Sullín Casto (35 años) no está muy segura de cuántas personas viven en su casa, en el barrio Tres de Abril, en Uribia (La Guajira). Puede que 14. O quizás 16. Sobre el número de niños no duda: son nueve. Llegaron de Maracaibo (Venezuela) en marzo del año pasado. "Con la crisis, empezaron a escasear los bienes y, los que había, eran muy caros", asegura. "Ya no había trabajo y comíamos una o dos veces al día. Me preocupaba que los niños pudieran enfermar".

Pasó la frontera por uno de los más de 130 cruces ilegales que existen en la región. "Había hombres armados que nos trataban mal y nos cobraban a cada rato. Pero, una vez al otro lado, quedé impresionada por la cantidad de cosas disponibles".

La casa de barro en la que viven no tiene electricidad, ni agua corriente. Tampoco un retrete. "Echo de menos las comodidades de mi hogar en Venezuela", confiesa. "Pero tengo miedo a que me devuelvan a mi país. A veces me da miedo salir, me pongo de los nervios si me cruzo con un policía".

Laura Prados / Aldeas Infantiles SOS

Estela Sierra, 30 años, posa con sus hijos delante de la casa que comparten en Villa del Sur, en Riohacha (La Guajira). Viven en un asentamiento informal entre colombianos, venezolanos y retornados. La constante amenaza de desalojo pesa como una losa encima de ellos. Ante la falta de trabajo, Sierra se vio obligada a ocupar el terreno junto con otras familias que tampoco tenían dónde vivir. "Esto era puro monte", dice señalando su alrededor bajo un sol que abrasa. "Había árboles muy grandes, culebras, insectos... incluso un día encontramos el cadáver de un hombre. Me daba miedo, pero no había alternativa. No conocía a nadie. Era horrible, sin luz, sin agua".
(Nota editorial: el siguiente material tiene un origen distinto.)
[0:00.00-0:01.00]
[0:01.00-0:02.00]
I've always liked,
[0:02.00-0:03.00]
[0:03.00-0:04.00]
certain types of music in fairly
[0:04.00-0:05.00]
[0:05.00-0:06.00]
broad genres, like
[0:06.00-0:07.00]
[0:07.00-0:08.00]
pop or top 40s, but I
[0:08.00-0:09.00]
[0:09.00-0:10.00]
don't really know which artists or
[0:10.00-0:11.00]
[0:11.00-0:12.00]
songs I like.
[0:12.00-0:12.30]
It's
Su vivienda está construida con materiales precarios. El techo está a medias, porque no había dinero para más. "¿Cómo consigo el dinero? No quisiera ni acordarme", lamenta. "Vivimos con la incertidumbre del desalojo. Si eso pasa, ¿adónde vamos?".

T. Trotta

Jessica Paola Blanco Ruiz (28 años) regresó con su pareja de Caracas a Cartagena de Indias cuando se quedó embarazada por segunda vez, hace menos de dos años. Su hijo mayor tiene tres años y nació en Venezuela. "Durante la primera gestación, no me alimenté bien. No paraba de vomitar y el niño nació ya con predisposición a la malnutrición. No quería que volviera a pasar", explica sentada en su casa.

"Con la crisis era cada vez más difícil conseguir bienes básicos. El niño no cogía peso. Tardó mucho en caminar y en desarrollar bien el habla". Ahora pesa algo más de 10 kilos.
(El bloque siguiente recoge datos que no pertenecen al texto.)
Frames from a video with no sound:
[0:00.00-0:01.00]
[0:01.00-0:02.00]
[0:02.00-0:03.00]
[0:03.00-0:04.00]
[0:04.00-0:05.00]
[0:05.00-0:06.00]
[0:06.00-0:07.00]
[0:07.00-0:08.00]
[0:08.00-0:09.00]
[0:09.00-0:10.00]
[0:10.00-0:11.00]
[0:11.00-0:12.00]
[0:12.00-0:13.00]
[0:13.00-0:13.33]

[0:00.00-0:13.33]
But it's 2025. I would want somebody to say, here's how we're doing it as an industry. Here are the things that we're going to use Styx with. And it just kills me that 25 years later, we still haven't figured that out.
El niño estuvo seis meses en un hogar de acogida para dar a sus padres el tiempo de recuperarse, pero ya ha podido regresar con su familia. "Cuando me dijeron que se lo llevaban, fue como una ducha de agua fría, pero entendí que era para su bien".

T. Trotta

Es domingo, pero Marcelina Sandón ya ha planeado con todo detalle la cena del miércoles: pollo agridulce, arroz con coco y jugo de tomate. Solo quedan tres días, pero para esta mujer de 56 años la espera será eterna. Está impaciente por volver a acoger en casa a sus nietos, María Valentina Barrios De La Cruz y David, respectivamente de seis años y un año.
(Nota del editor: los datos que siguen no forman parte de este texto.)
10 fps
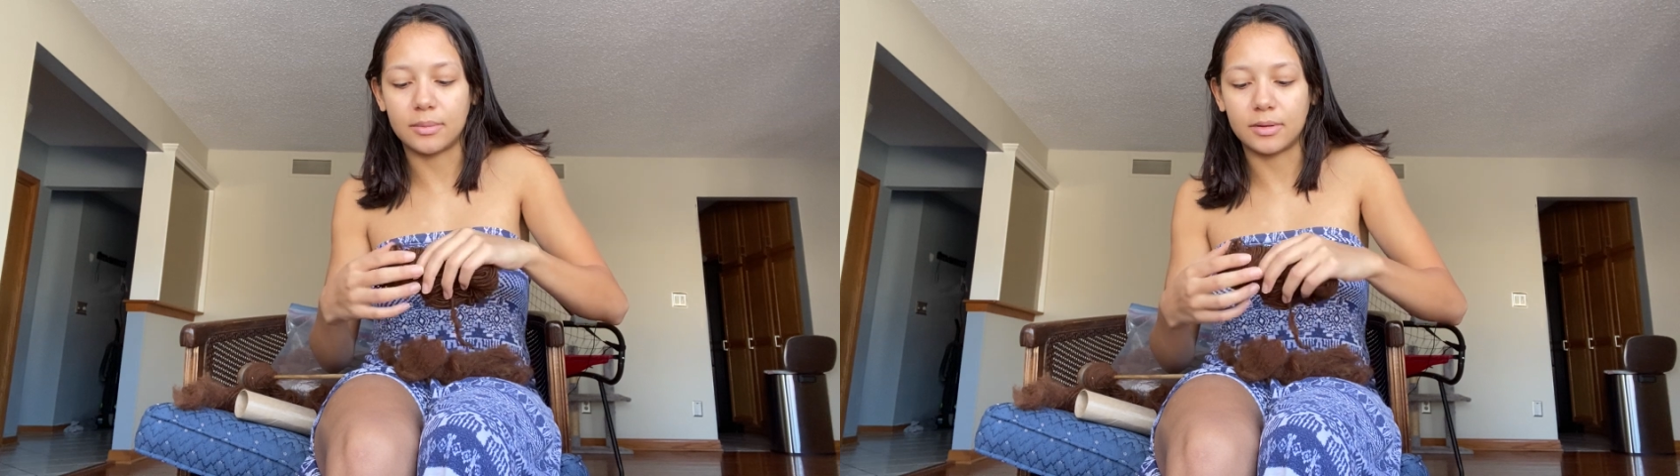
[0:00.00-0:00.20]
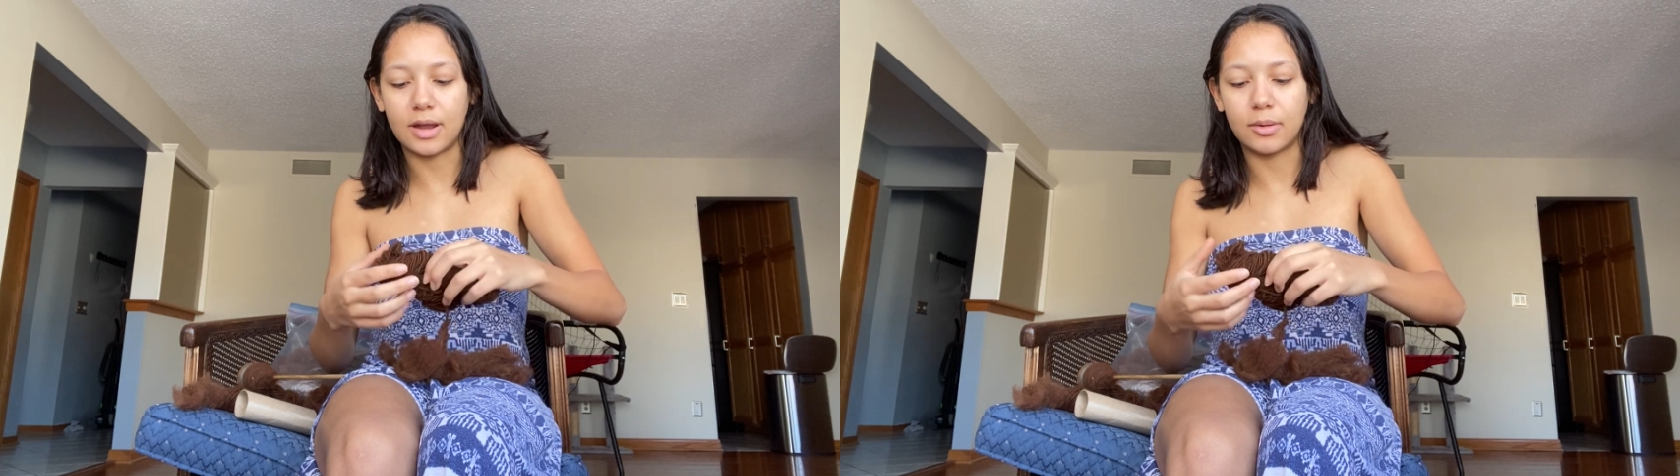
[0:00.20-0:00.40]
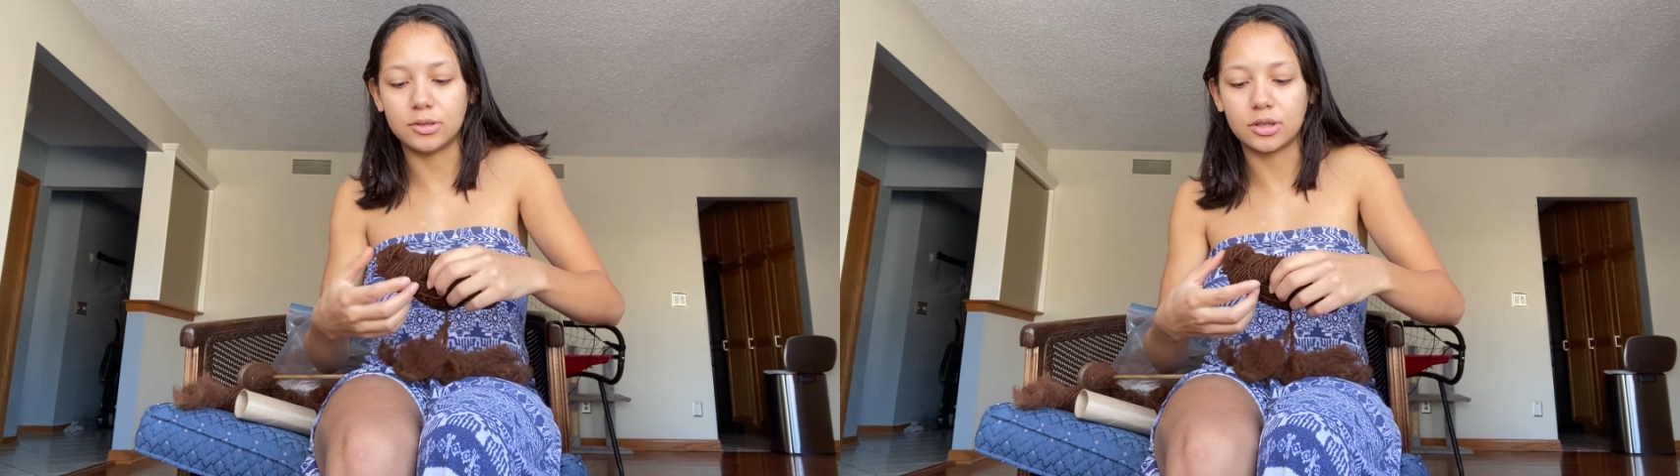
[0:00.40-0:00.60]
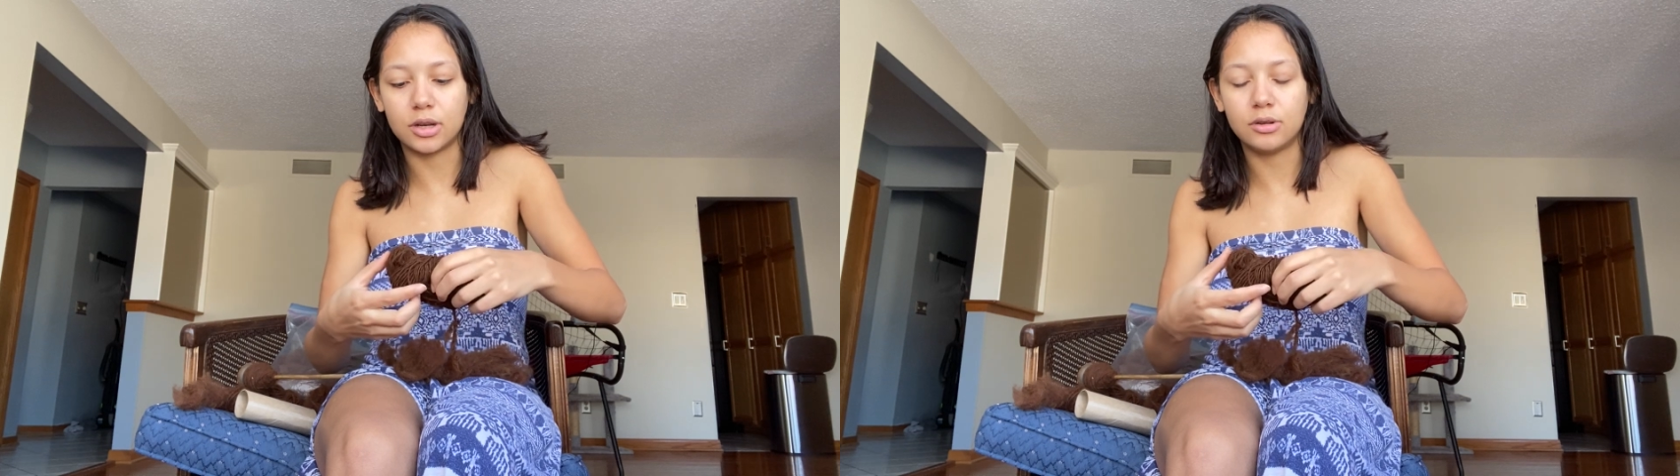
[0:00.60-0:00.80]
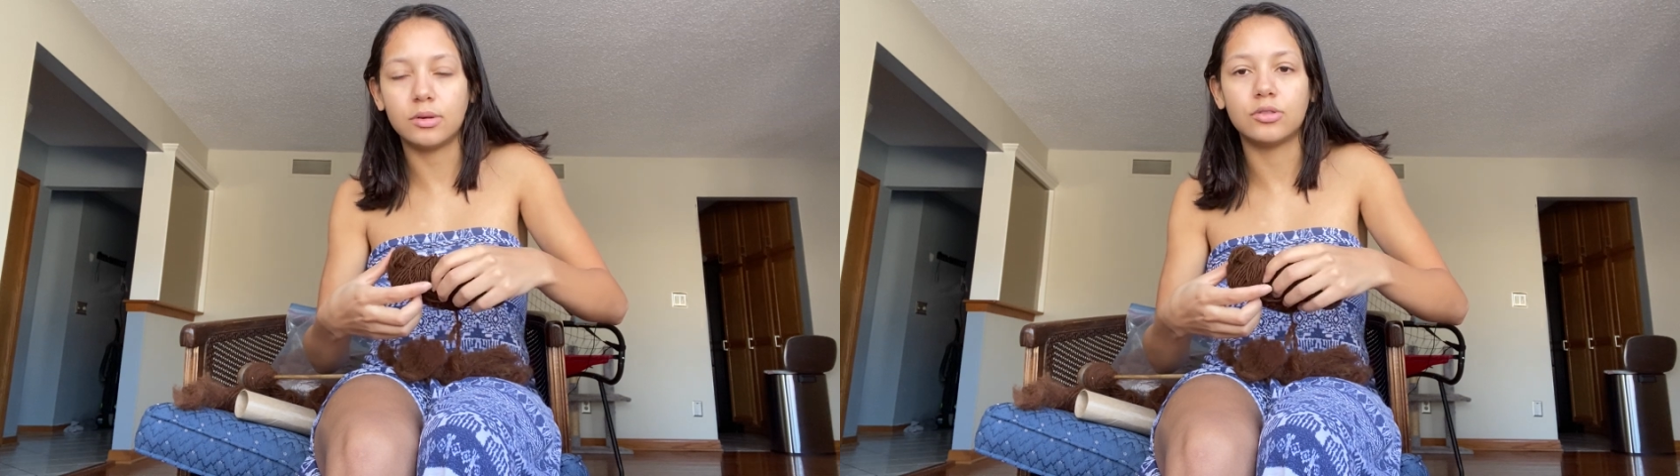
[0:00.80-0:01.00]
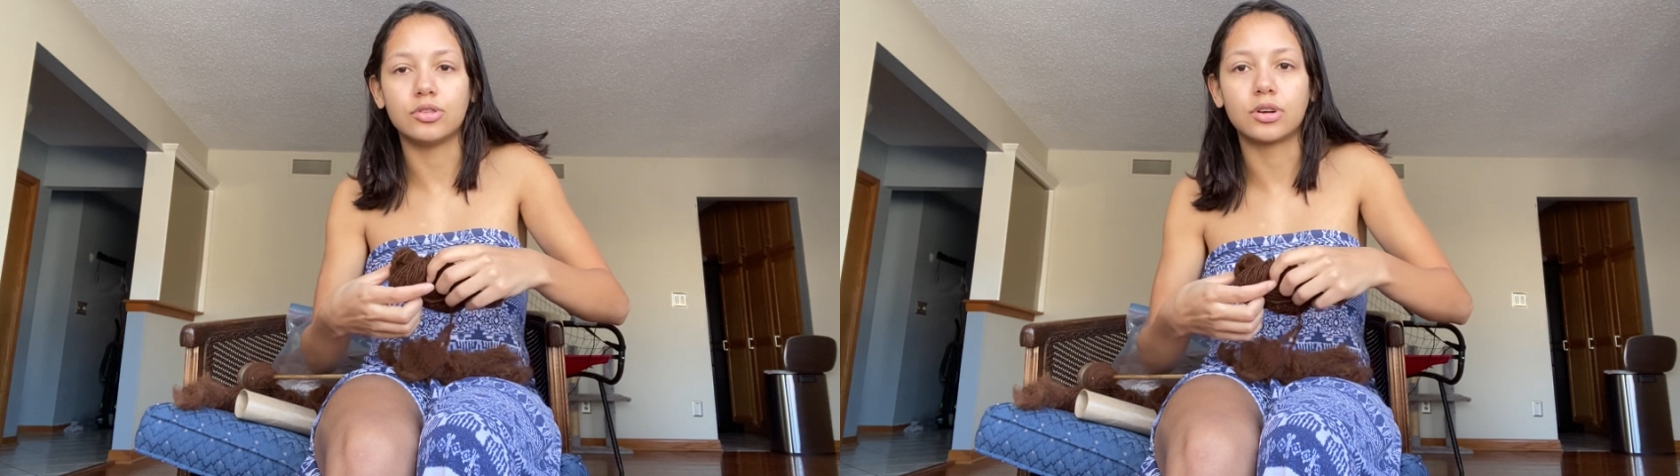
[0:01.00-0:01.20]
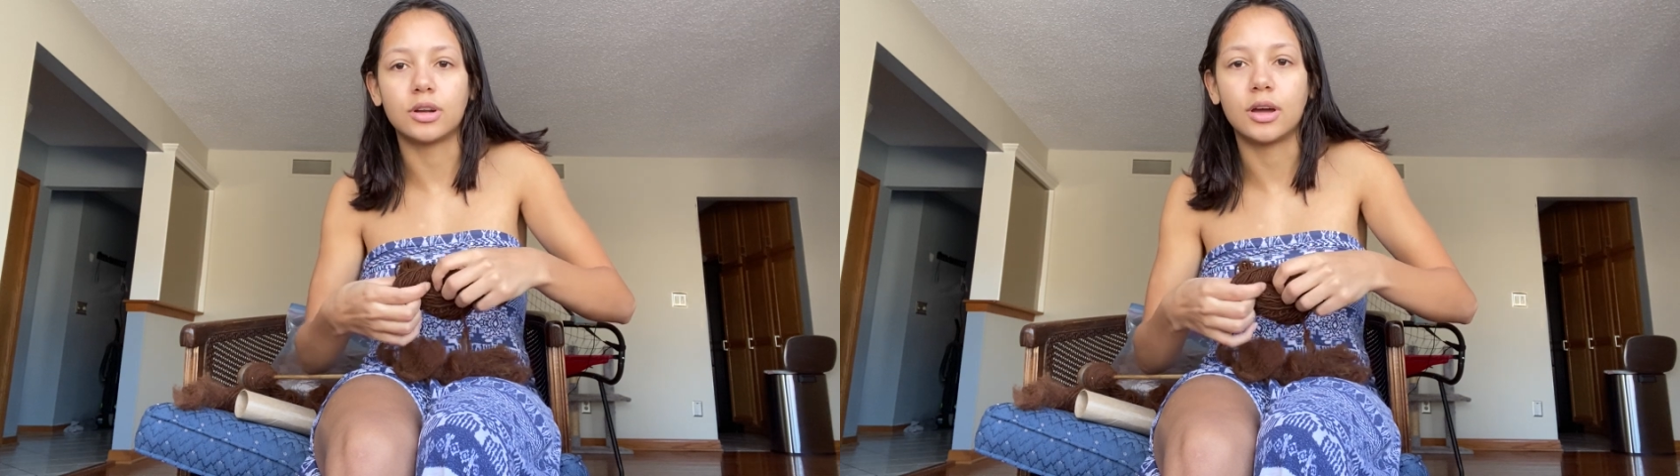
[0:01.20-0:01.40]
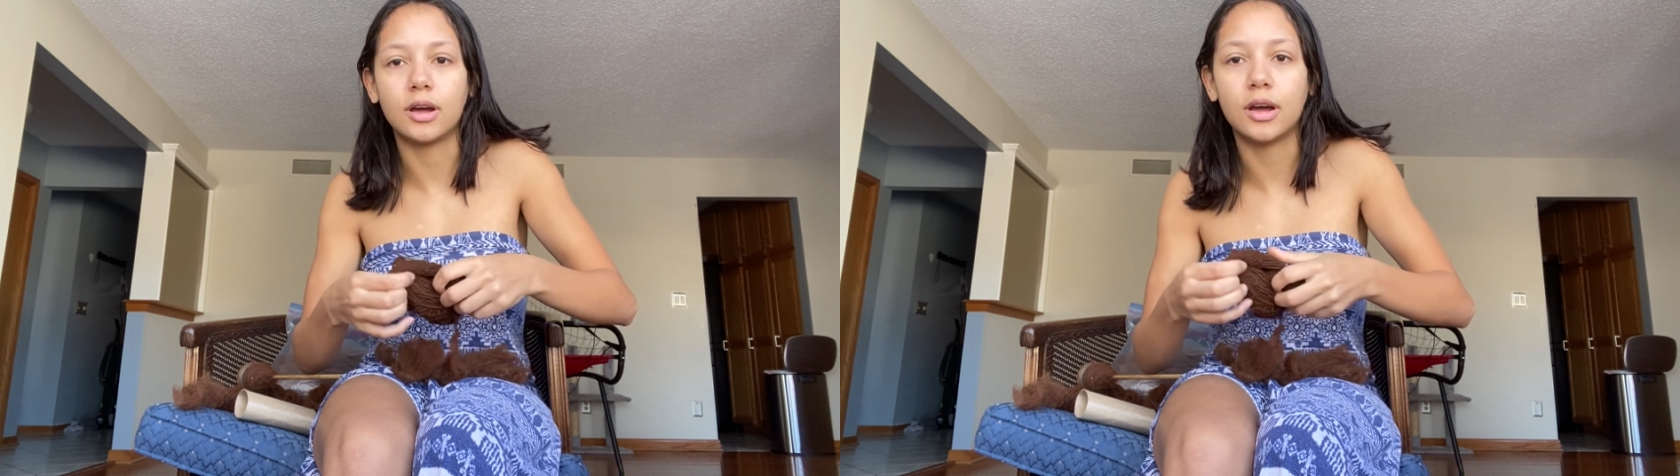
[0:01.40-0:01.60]
Now what you're gonna do is you're gonna
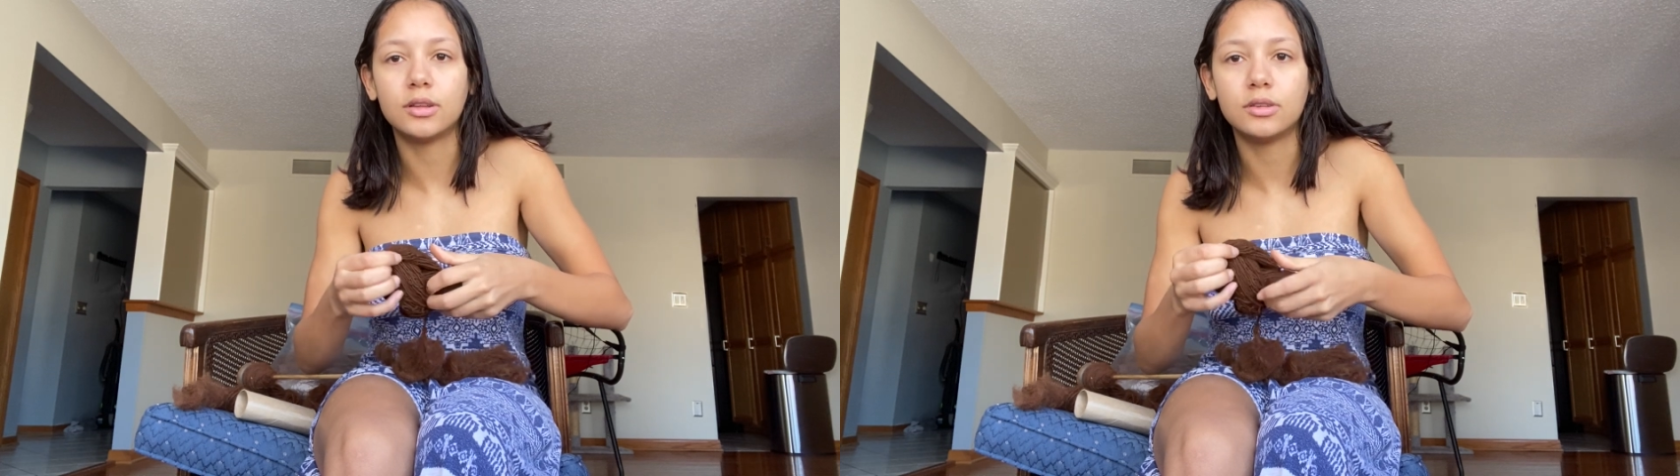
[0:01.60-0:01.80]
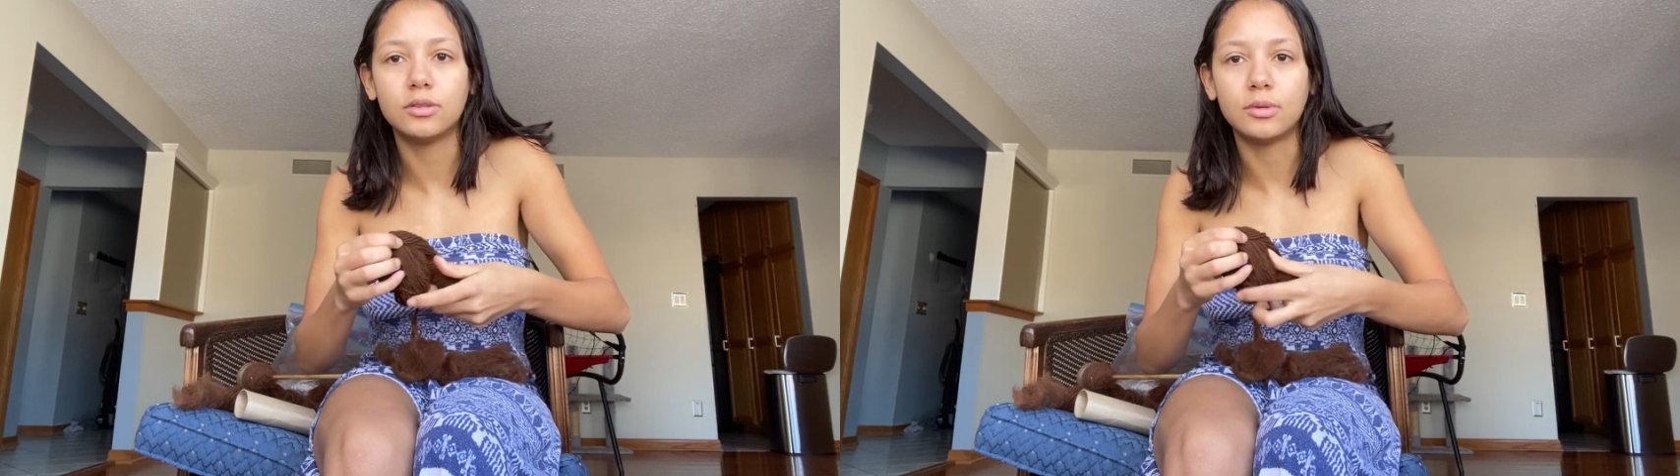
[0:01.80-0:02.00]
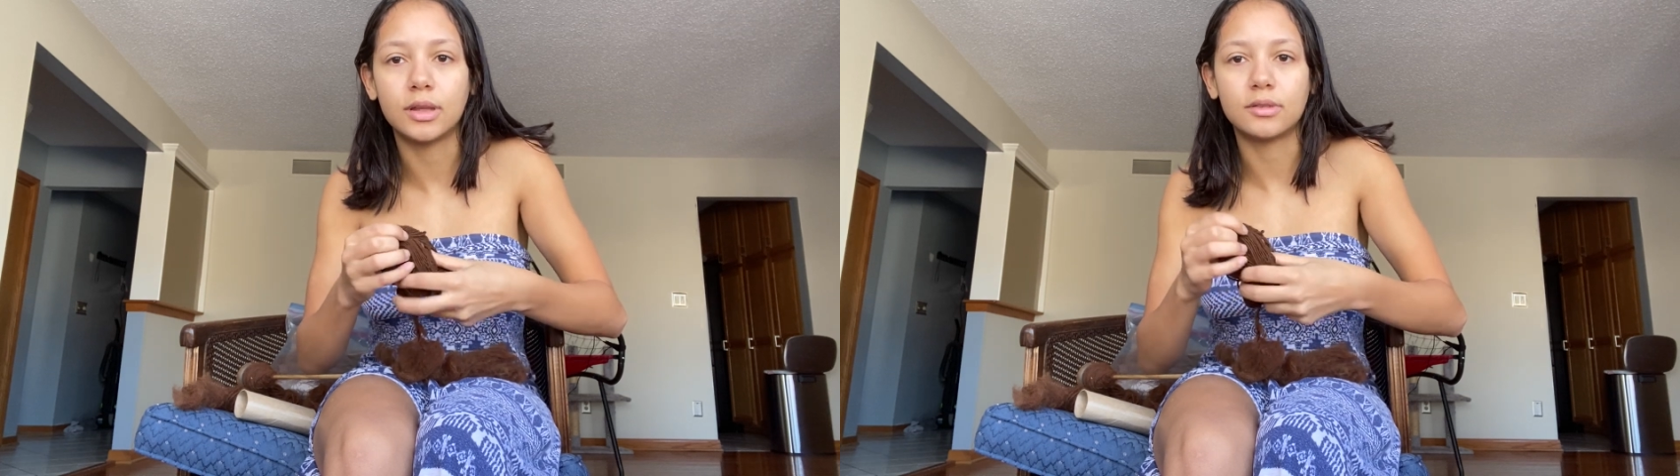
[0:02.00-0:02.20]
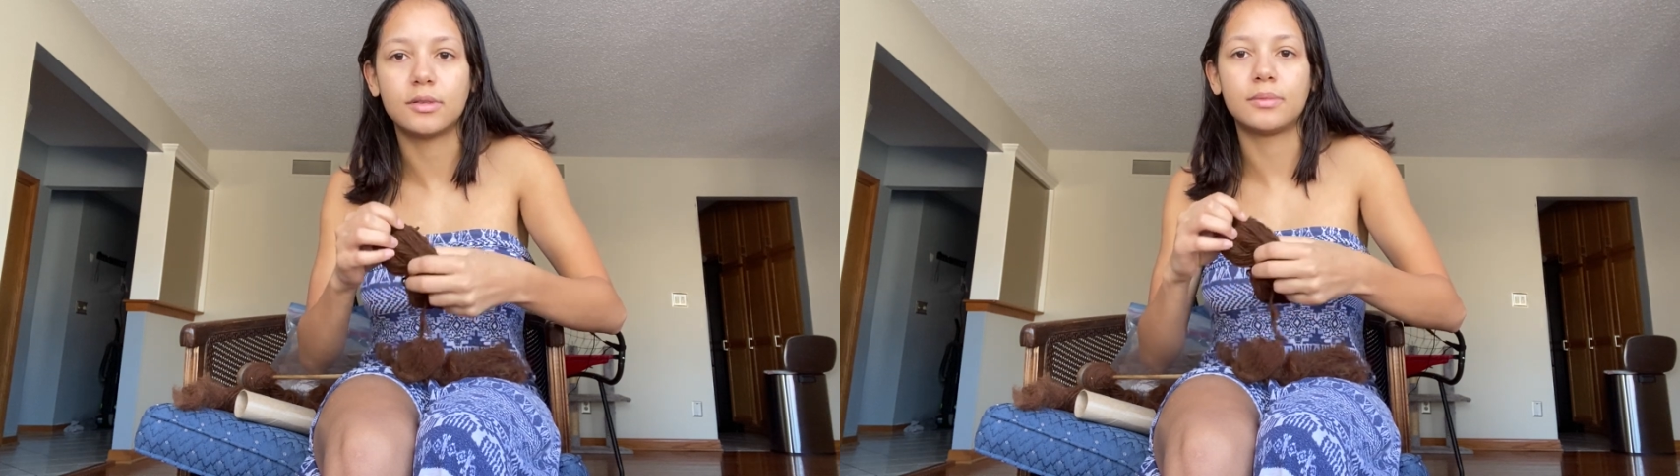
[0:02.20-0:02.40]
undo it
Sandón es una retornada. Regresó de Venezuela a Colombia para ayudar a su hijo, con problemas de consumo de droga, y a sus pequeños. Ahora vive en Nelson Mandela, uno de los barrios más vulnerables de Cartagena de Indias. Hace seis meses, tuvo que renunciar a la custodia de sus nietos porque ya no podía más, entre los dolores causados por las varices y un piso considerado por los servicios sociales inadecuado para unos niños. "He acondicionado el piso de manera muy rápida y sin ninguna ayuda, con el dinero que gano dando masajes y haciendo trenzas en la playa", cuenta. "No me compraba ni una galletita".

"Para mí fue muy duro cuando se llevaron los niños a un piso de acogida. Vine de Venezuela buscando otra cosa, no esto. Pero sabía que mis nietos estaban en buenas manos y que era lo mejor para ellos".